Discussion in 'ML-Agents' started by Dimi951, Apr 8, 2020.

  1. Dimi951


    Oct 28, 2018
    Hello everyone

    I have been working with ML agents since version 0.5 came out.
    But I still have some problems with the proformas of the Game.
    Let me sketch the situation.

    The game runs at ML-agent version 0.15.0 and Unity 2019.3.8f1
    You can compare the game to “Grid World” instead of a grid of 3*3 its 30*30
    Also there is not 1 player (ML agent) but 8.
    Because the CPU/GPU can’t handle 8 ML agents at the same time, they all take turns.

    But the problem I am having, is that the ML agents make the game drop to 15 fps when in game.
    I have tried the following steps to import the data:

    - Visual render texture set to exact 30*30 grayscale and let every stat of the grid be a shade of gray.

    - A Array of 900 (30*30) datapoints normalized (the creation of the Array only happens when it changes).

    Furthermore there are 19 datapoints more to play the game (such as game mode/specials/player data)

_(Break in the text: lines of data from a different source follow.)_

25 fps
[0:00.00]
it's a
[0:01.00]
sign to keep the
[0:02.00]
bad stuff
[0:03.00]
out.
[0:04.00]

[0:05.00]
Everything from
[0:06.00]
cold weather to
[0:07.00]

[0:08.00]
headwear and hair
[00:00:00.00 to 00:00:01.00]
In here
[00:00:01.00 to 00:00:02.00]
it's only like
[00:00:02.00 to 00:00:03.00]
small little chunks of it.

    The agent is trained in reinforcement learning and that part is working out. I think because the agent is getting better over time .

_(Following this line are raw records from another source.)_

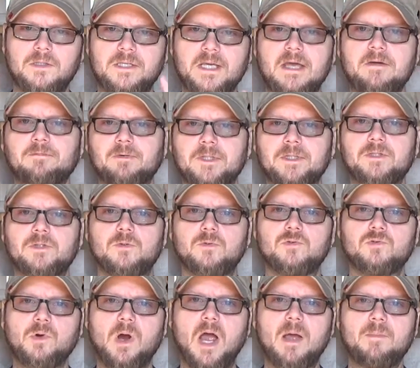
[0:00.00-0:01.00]
Definitely do
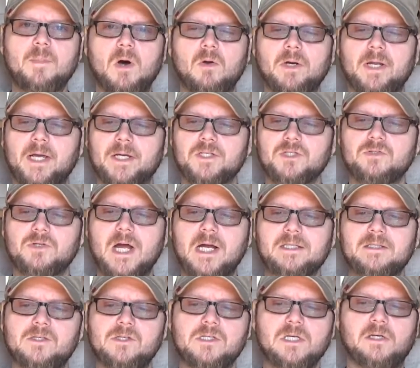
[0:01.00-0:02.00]
dry malt
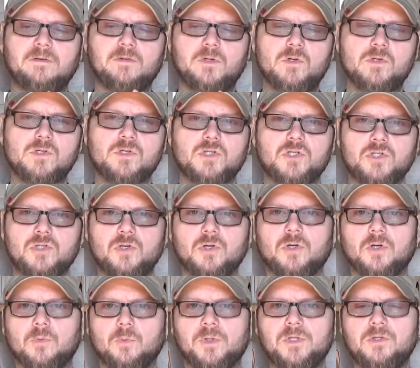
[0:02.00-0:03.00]
extract instead of using
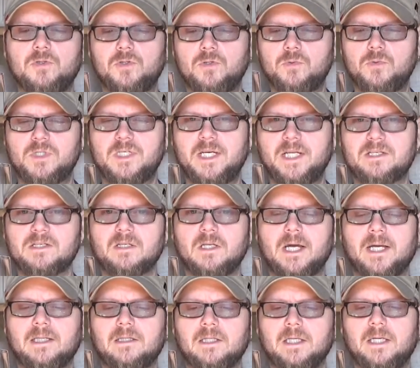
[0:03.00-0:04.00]
sugar when you do kits
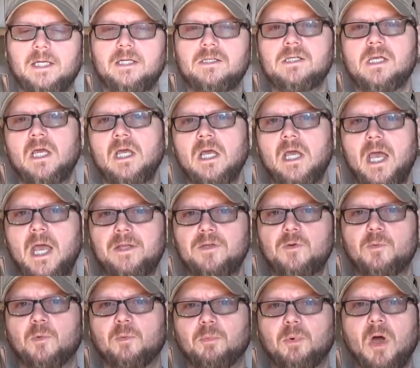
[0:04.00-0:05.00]
like these, and
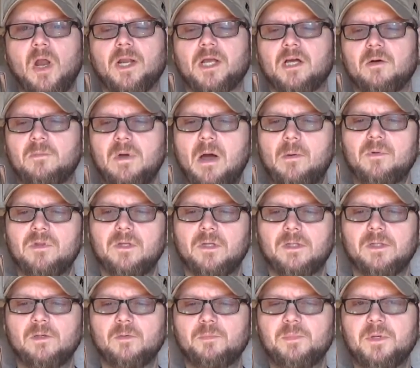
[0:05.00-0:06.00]
you will probably come out with a
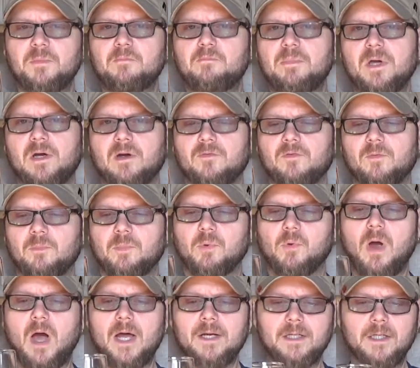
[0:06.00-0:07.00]
little bit better of a
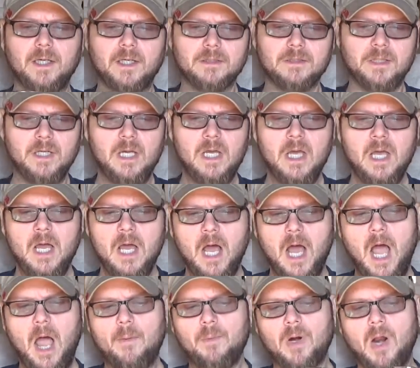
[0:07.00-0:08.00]
product.
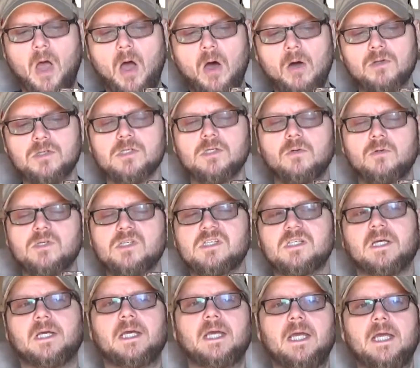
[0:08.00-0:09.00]
I would also
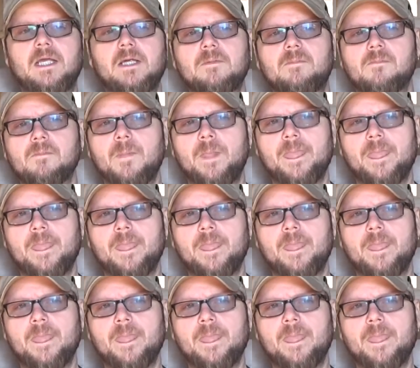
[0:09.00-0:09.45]
say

    Every agent also has 2 Desecrate actions ( 1: 21 options - 2:10.000 options)
    I have made the actions so that the first action is selecting the type off the action (example: building something/ replace a worker/do nothing ) and de second action is where to build it on the grid (100*100 positions) .
    Before I had those split up for X and Z, but with this method I can place masks and that really did made my agents learn faster.
    Definitely because the reward of an action comes some seconds after making the decision.
    I also hope that with giving the agent the masks it would understand the link between the map data and the masks.

    My question is; how do I make this agent lighter without making it stupid.
    I think I should split up my data into different shots (9 times 10*10 as a example), but I want to know what the best setting is. And I also want the agent to be aware of the map because it also changes by effect of other players and the game itself.

    Also to be clear I have I I7 3.4Ghz processor and a Nvidia GTX 1060 and 32GB of ram, so normally my PC should be more than good enough for this game that runs the game without ML agents at +/-120fps
    This profiler graph is from a vector observations of 900+19 ( no cam or render texture)
    8 agents ( one at a frame )


    No ml agents:


    Already thanks for taking a look at my problem. And sorry for my bad English
  2. AndrewGri


    Jan 30, 2020
    It is just my speculation, but I think I will face with the same issue at some point. I assume that TensorFlow is used even for inference mode. If inferences run on CPU, then I would check if MKLDNN library is used, as it accelerates computing X times in comparison to native TensorFlow.
    However it is just my speculation. Good question to ML_agents developers, how inferences run.